Account rolls often throw a flood of light upon the income derived from appropriated churches. To the nuns of St Michael’s Stamford had been assigned by various abbots of Peterborough the churches of St Martin, St Clement, All Souls, St Andrew and Thurlby, and in the reign of Henry II two pious ladies gave them the moieties of the church of Corby and chapel of Upton[316]. Moreover in 1354, after the little nunnery of Wothorpe had been ruined by the Black Death, all its possessions were handed over to St Michael’s and included the appropriation of the church of Wothorpe; the bishop stipulated that the proceeds of the priory with the rectory should be applied to the support of the infirmary and kitchen of St Michael’s and that the nuns should keep a chaplain to serve the parish church of Wothorpe[317]. Corby and Thurlby were afterwards farmed out by the nuns[318] and in 1377-8 they brought in £19 and £20 respectively, while the nuns got £26. 0s. 8d. from “the church of All Saints beyond the water,” £1. 13s. 4d. from the parson of Cottesmore and a pension of 6s. 8d. from the church of St Martin. They paid the vicar of Wothorpe a stipend of £2 a year[319]. Over half their income was usually derived from “farms, tithes and pensions,” i.e. from ecclesiastical sources of revenue.
It was also very common to make grants of tithes out of piety to a monastery, even when a grant of the advowson of the church was not made. A lord would make over to it the tithes of wheat, or a portion of the tithes, in certain parishes, or perhaps the tithes of his own demesne land.

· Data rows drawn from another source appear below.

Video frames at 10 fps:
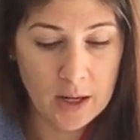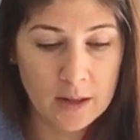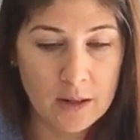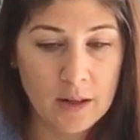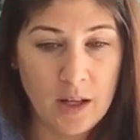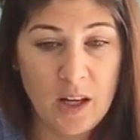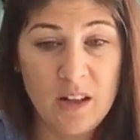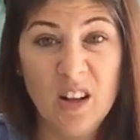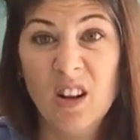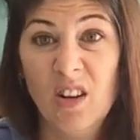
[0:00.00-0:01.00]
and he
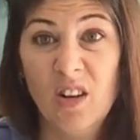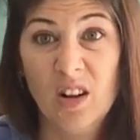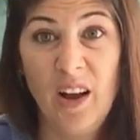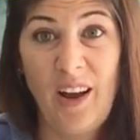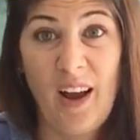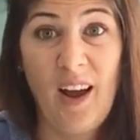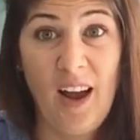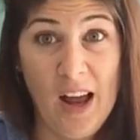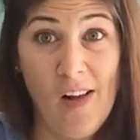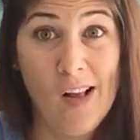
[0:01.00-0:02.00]
did look like
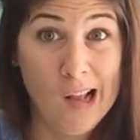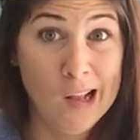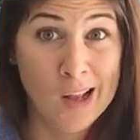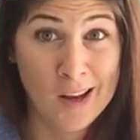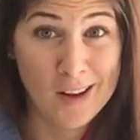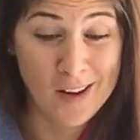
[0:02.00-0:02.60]
hell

Sometimes the rector of a parish would pay the monks or nuns an annual rent in commutation of their tithes; sometimes he would dispute their claim and the tedious altercation would drag on for years, ending perhaps in the expense of a law-suit[320]. Besides advowsons and tithes various other pensions and payments were bestowed upon religious houses by benefactors, who would leave an annual pension to a monastery as a charge upon a particular piece of land, or church, or upon another monastery[321].